▶
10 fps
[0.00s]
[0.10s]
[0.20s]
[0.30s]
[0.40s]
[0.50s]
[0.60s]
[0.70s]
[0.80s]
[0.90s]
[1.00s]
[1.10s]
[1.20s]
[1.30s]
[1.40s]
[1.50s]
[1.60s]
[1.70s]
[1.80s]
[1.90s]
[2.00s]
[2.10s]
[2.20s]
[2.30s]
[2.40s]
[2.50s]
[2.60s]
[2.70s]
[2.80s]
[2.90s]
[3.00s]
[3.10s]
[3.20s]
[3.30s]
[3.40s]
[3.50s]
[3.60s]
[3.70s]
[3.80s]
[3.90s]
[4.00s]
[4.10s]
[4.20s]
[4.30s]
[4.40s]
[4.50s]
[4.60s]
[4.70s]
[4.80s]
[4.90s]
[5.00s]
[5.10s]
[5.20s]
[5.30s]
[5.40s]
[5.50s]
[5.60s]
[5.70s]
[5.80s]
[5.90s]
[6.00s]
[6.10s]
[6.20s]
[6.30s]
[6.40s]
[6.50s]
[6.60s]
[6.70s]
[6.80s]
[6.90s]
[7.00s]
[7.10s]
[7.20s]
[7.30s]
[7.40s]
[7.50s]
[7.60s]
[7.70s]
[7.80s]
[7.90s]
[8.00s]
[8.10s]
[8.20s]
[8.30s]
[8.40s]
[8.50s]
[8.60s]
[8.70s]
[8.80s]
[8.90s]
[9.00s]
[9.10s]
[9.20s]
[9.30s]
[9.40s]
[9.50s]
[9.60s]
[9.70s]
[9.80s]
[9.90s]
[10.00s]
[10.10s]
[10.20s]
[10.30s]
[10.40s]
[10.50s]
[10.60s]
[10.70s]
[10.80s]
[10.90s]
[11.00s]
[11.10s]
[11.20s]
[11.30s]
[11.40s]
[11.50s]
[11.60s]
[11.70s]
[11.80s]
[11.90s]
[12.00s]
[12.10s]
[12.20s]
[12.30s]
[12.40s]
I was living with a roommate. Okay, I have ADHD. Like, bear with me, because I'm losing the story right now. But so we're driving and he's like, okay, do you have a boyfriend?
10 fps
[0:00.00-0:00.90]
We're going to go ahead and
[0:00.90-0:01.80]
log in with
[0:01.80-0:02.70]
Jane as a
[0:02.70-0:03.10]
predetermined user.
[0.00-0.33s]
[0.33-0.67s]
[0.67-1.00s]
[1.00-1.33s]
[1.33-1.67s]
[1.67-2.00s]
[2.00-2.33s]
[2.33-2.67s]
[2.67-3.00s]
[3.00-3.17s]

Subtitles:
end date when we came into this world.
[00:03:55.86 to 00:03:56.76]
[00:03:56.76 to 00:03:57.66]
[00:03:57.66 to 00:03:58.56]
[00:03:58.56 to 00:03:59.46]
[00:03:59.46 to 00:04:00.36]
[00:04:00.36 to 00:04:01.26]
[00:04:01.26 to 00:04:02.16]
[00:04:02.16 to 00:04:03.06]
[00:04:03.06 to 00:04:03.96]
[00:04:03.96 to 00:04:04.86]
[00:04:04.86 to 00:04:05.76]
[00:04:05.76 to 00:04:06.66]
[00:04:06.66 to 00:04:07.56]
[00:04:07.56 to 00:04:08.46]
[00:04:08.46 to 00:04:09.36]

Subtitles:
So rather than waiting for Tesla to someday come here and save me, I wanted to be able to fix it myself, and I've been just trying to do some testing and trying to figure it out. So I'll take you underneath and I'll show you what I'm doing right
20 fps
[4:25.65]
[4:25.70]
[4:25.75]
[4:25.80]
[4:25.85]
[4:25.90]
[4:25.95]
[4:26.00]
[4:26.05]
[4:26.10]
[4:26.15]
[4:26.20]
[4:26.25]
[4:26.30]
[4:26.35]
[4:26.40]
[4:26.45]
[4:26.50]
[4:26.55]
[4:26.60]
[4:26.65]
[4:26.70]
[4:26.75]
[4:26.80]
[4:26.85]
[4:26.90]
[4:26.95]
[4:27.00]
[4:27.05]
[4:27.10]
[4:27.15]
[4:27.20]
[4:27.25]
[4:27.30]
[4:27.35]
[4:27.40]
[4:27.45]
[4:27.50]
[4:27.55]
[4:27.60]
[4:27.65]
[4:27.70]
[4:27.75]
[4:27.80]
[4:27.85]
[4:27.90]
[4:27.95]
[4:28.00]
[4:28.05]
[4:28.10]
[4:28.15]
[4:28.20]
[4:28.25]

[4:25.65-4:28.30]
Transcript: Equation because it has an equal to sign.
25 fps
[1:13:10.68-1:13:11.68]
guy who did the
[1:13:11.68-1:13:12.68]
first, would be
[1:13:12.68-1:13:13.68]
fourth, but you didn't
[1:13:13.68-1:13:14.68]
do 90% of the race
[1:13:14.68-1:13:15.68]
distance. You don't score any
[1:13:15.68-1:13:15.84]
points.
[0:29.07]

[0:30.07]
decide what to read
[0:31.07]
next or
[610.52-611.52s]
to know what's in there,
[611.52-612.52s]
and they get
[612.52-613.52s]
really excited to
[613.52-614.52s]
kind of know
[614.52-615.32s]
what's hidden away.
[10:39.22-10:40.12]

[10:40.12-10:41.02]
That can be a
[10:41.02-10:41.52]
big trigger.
◀
# Task to carry out:
An exact copy of every record above is what's needed here.

# Result of the exercise:
10 fps
[0.00s]
[0.10s]
[0.20s]
[0.30s]
[0.40s]
[0.50s]
[0.60s]
[0.70s]
[0.80s]
[0.90s]
[1.00s]
[1.10s]
[1.20s]
[1.30s]
[1.40s]
[1.50s]
[1.60s]
[1.70s]
[1.80s]
[1.90s]
[2.00s]
[2.10s]
[2.20s]
[2.30s]
[2.40s]
[2.50s]
[2.60s]
[2.70s]
[2.80s]
[2.90s]
[3.00s]
[3.10s]
[3.20s]
[3.30s]
[3.40s]
[3.50s]
[3.60s]
[3.70s]
[3.80s]
[3.90s]
[4.00s]
[4.10s]
[4.20s]
[4.30s]
[4.40s]
[4.50s]
[4.60s]
[4.70s]
[4.80s]
[4.90s]
[5.00s]
[5.10s]
[5.20s]
[5.30s]
[5.40s]
[5.50s]
[5.60s]
[5.70s]
[5.80s]
[5.90s]
[6.00s]
[6.10s]
[6.20s]
[6.30s]
[6.40s]
[6.50s]
[6.60s]
[6.70s]
[6.80s]
[6.90s]
[7.00s]
[7.10s]
[7.20s]
[7.30s]
[7.40s]
[7.50s]
[7.60s]
[7.70s]
[7.80s]
[7.90s]
[8.00s]
[8.10s]
[8.20s]
[8.30s]
[8.40s]
[8.50s]
[8.60s]
[8.70s]
[8.80s]
[8.90s]
[9.00s]
[9.10s]
[9.20s]
[9.30s]
[9.40s]
[9.50s]
[9.60s]
[9.70s]
[9.80s]
[9.90s]
[10.00s]
[10.10s]
[10.20s]
[10.30s]
[10.40s]
[10.50s]
[10.60s]
[10.70s]
[10.80s]
[10.90s]
[11.00s]
[11.10s]
[11.20s]
[11.30s]
[11.40s]
[11.50s]
[11.60s]
[11.70s]
[11.80s]
[11.90s]
[12.00s]
[12.10s]
[12.20s]
[12.30s]
[12.40s]
I was living with a roommate. Okay, I have ADHD. Like, bear with me, because I'm losing the story right now. But so we're driving and he's like, okay, do you have a boyfriend?
10 fps
[0:00.00-0:00.90]
We're going to go ahead and
[0:00.90-0:01.80]
log in with
[0:01.80-0:02.70]
Jane as a
[0:02.70-0:03.10]
predetermined user.
[0.00-0.33s]
[0.33-0.67s]
[0.67-1.00s]
[1.00-1.33s]
[1.33-1.67s]
[1.67-2.00s]
[2.00-2.33s]
[2.33-2.67s]
[2.67-3.00s]
[3.00-3.17s]

Subtitles:
end date when we came into this world.
[00:03:55.86 to 00:03:56.76]
[00:03:56.76 to 00:03:57.66]
[00:03:57.66 to 00:03:58.56]
[00:03:58.56 to 00:03:59.46]
[00:03:59.46 to 00:04:00.36]
[00:04:00.36 to 00:04:01.26]
[00:04:01.26 to 00:04:02.16]
[00:04:02.16 to 00:04:03.06]
[00:04:03.06 to 00:04:03.96]
[00:04:03.96 to 00:04:04.86]
[00:04:04.86 to 00:04:05.76]
[00:04:05.76 to 00:04:06.66]
[00:04:06.66 to 00:04:07.56]
[00:04:07.56 to 00:04:08.46]
[00:04:08.46 to 00:04:09.36]

Subtitles:
So rather than waiting for Tesla to someday come here and save me, I wanted to be able to fix it myself, and I've been just trying to do some testing and trying to figure it out. So I'll take you underneath and I'll show you what I'm doing right
20 fps
[4:25.65]
[4:25.70]
[4:25.75]
[4:25.80]
[4:25.85]
[4:25.90]
[4:25.95]
[4:26.00]
[4:26.05]
[4:26.10]
[4:26.15]
[4:26.20]
[4:26.25]
[4:26.30]
[4:26.35]
[4:26.40]
[4:26.45]
[4:26.50]
[4:26.55]
[4:26.60]
[4:26.65]
[4:26.70]
[4:26.75]
[4:26.80]
[4:26.85]
[4:26.90]
[4:26.95]
[4:27.00]
[4:27.05]
[4:27.10]
[4:27.15]
[4:27.20]
[4:27.25]
[4:27.30]
[4:27.35]
[4:27.40]
[4:27.45]
[4:27.50]
[4:27.55]
[4:27.60]
[4:27.65]
[4:27.70]
[4:27.75]
[4:27.80]
[4:27.85]
[4:27.90]
[4:27.95]
[4:28.00]
[4:28.05]
[4:28.10]
[4:28.15]
[4:28.20]
[4:28.25]

[4:25.65-4:28.30]
Transcript: Equation because it has an equal to sign.
25 fps
[1:13:10.68-1:13:11.68]
guy who did the
[1:13:11.68-1:13:12.68]
first, would be
[1:13:12.68-1:13:13.68]
fourth, but you didn't
[1:13:13.68-1:13:14.68]
do 90% of the race
[1:13:14.68-1:13:15.68]
distance. You don't score any
[1:13:15.68-1:13:15.84]
points.
[0:29.07]

[0:30.07]
decide what to read
[0:31.07]
next or
[610.52-611.52s]
to know what's in there,
[611.52-612.52s]
and they get
[612.52-613.52s]
really excited to
[613.52-614.52s]
kind of know
[614.52-615.32s]
what's hidden away.
[10:39.22-10:40.12]

[10:40.12-10:41.02]
That can be a
[10:41.02-10:41.52]
big trigger.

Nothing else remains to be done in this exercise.